Arnold and Magill (2000) define a closed group as one in which the participants make a commitment to the group which remains fixed over an agreed period of time. An open group differs in that new members are free to join it at any time. At Northgate, strict criteria for entry to the group were avoided and a broad definition of self-harm was used, encompassing any act of self-inflicted injury except those with the intention of committing suicide.
An empowering approach
By definition, a self-harm group includes people with a common problem. It may also mean that they share common experiences and backgrounds (see Box 1). Self-injury often communicates a person's pain and feelings of powerlessness associated with maltreatment. Services, treatment or any therapeutic interventions can increase these feelings of disempowerment and 'add insult to injury' (Barker, 2001).
The literature on working with people who self-harm suggests that the services and treatment they receive should be empowering (Babiker and Arnold, 1997; Pembroke, 2000).
The clinic's aim was to provide a forum in which a group of patients who find it difficult to express themselves verbally could be heard. At the meetings, staff took the stance of being curious about self-harm and interested in hearing the patients' views. This approach aimed to empower people to take responsibility for their self-harming behaviour. The general principles of the group are summarised in Box 2.
Hopes and fears
The group started with participants sharing information on self-harm and, on occasion, developed into what felt like a working group. At other times it has been a forum in which people have explored extremely personal feelings and experiences.

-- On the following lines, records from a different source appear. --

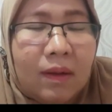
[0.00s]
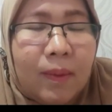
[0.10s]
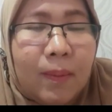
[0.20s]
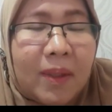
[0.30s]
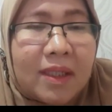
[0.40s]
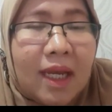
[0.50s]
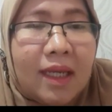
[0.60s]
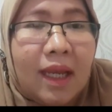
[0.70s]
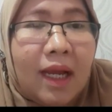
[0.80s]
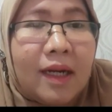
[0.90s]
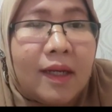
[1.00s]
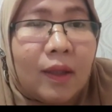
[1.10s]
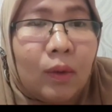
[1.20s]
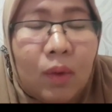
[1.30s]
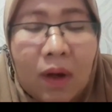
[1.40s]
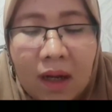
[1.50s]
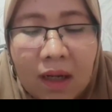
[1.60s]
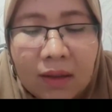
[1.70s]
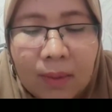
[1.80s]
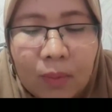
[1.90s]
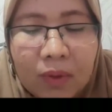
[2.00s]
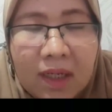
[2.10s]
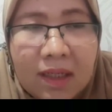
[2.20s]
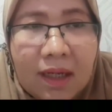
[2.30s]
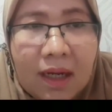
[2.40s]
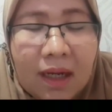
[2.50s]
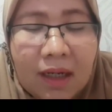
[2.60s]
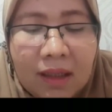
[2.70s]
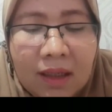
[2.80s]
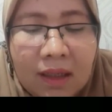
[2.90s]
mempercayai adanya Tuhan, kemudian dia akan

It took a long time to build up enough trust within the group for individuals to be able to explore their personal experiences. This is a consequence of self-harm being a taboo subject: one that many people had not previously expressed their feelings about.

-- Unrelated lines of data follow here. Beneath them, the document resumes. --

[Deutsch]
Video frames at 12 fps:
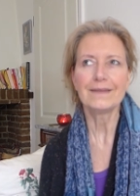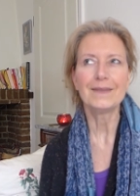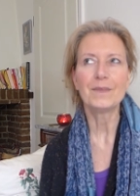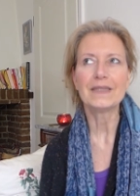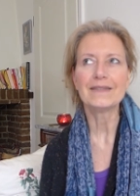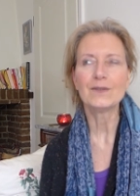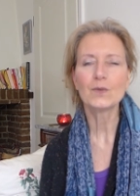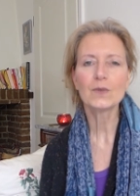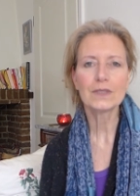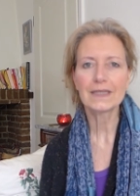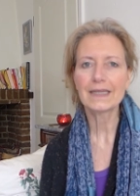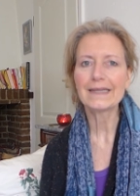
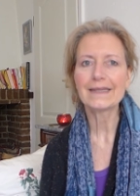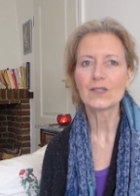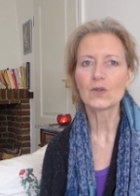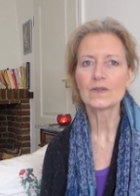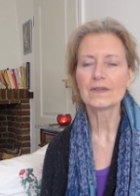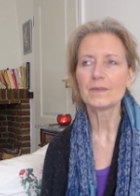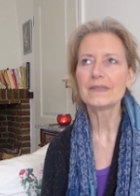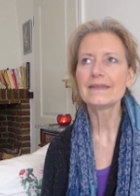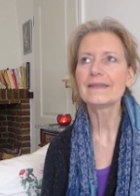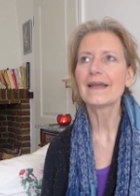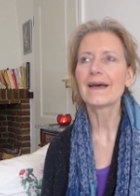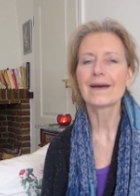Dimensionen klingt ja schon so ein
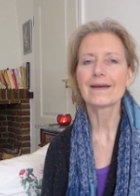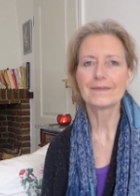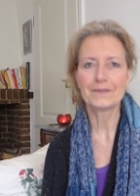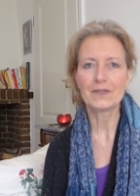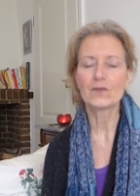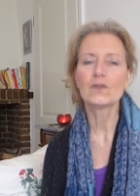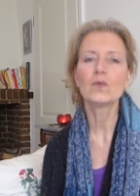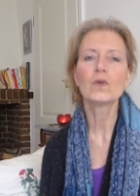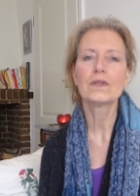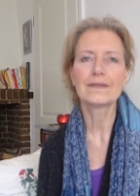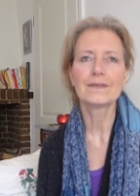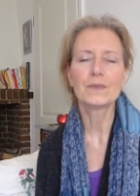bisschen nach, ich
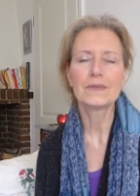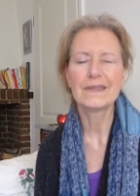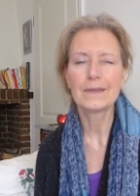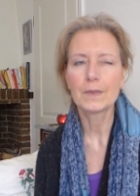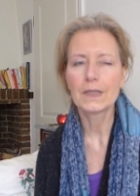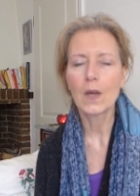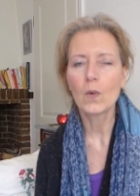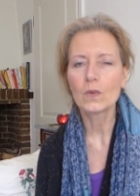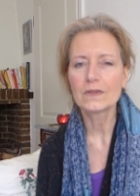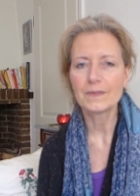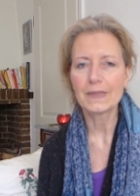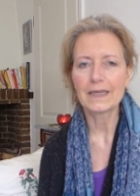versuche das ein bisschen mit
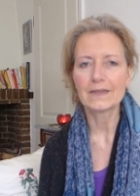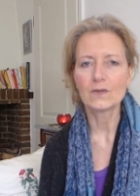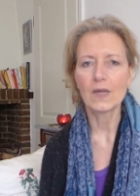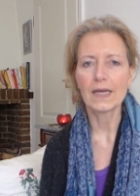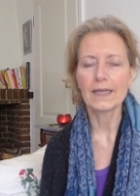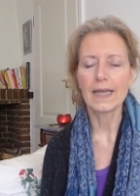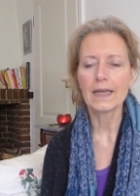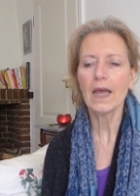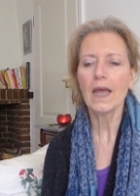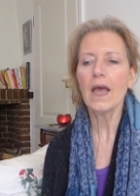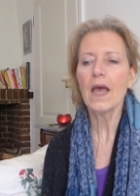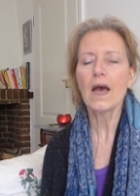Augenzwinkern zu erklären,
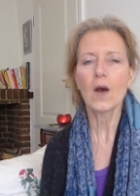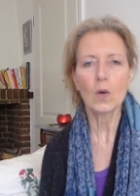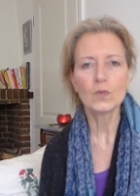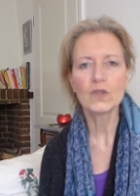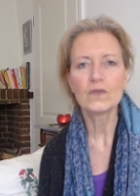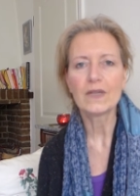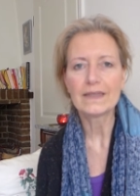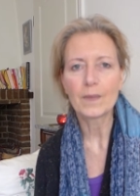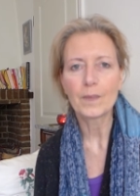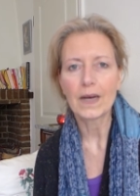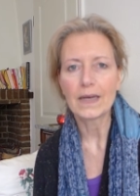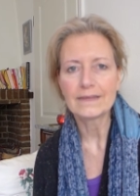Raumschiffe
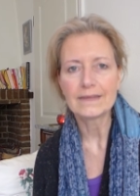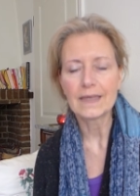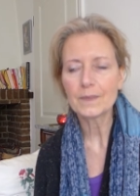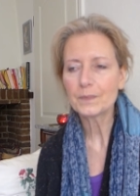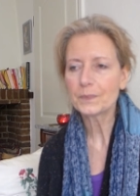Enterprise, ja.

Staff were concerned about being seen as 'the experts' in the group and about how patients would react to them. This led to many discussions on how self-harm could be managed more effectively in the clinic.

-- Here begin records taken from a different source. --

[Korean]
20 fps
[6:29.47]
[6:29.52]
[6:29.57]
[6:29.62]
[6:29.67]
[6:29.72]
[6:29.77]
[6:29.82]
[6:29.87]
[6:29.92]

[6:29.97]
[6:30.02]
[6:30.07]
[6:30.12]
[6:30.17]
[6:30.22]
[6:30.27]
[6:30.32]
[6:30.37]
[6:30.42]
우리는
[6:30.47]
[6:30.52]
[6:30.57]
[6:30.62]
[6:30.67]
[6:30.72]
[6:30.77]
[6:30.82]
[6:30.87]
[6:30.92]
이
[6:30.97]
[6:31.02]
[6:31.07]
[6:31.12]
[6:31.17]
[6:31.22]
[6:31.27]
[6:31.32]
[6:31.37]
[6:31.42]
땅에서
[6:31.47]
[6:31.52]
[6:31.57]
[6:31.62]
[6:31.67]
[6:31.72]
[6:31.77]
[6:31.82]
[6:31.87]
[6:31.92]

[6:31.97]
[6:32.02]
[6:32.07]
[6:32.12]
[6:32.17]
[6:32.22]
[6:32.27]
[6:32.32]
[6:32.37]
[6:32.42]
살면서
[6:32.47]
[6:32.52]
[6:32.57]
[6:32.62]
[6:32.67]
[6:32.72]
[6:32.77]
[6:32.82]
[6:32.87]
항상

The fact that the patients asked for the group to be set up meant that staff members taking on this task needed to give careful consideration to the potential for divisions in the staff team. It was therefore important to maintain open communication between the group and the wider community in the clinic.
A focus group was set up to disseminate information on the work of the group throughout the clinic so that the future of self-harm programmes could be jointly discussed and planned.
The establishment of this group was initially a daunting task but, with the patients moving into the role of 'experts', it has been possible to open up new ways of looking at and understanding self-harm. Before the group was set up, the consequences of an act of self-harm would have been explored in a community meeting after an incident had occurred, but there was little time to consider the motives behind it.
Babiker and Arnold (1997) have warned against the potential for a self-harm group to lead to copycat behaviour, elitism and the acting out of behaviours. It is still too early to comment on whether or not this group has had any effect on the incidence of self-harm in the clinic, so further research is needed.
However, Northgate Clinic has always been a place where self-harm has been discussed in an innovative way. The need for a clinic policy, which can incorporate the ideas raised in the group, has been identified. This should include the experience and knowledge of the patients and empower them as people in the management of their self-harm, while providing structure, support and guidance for nurses.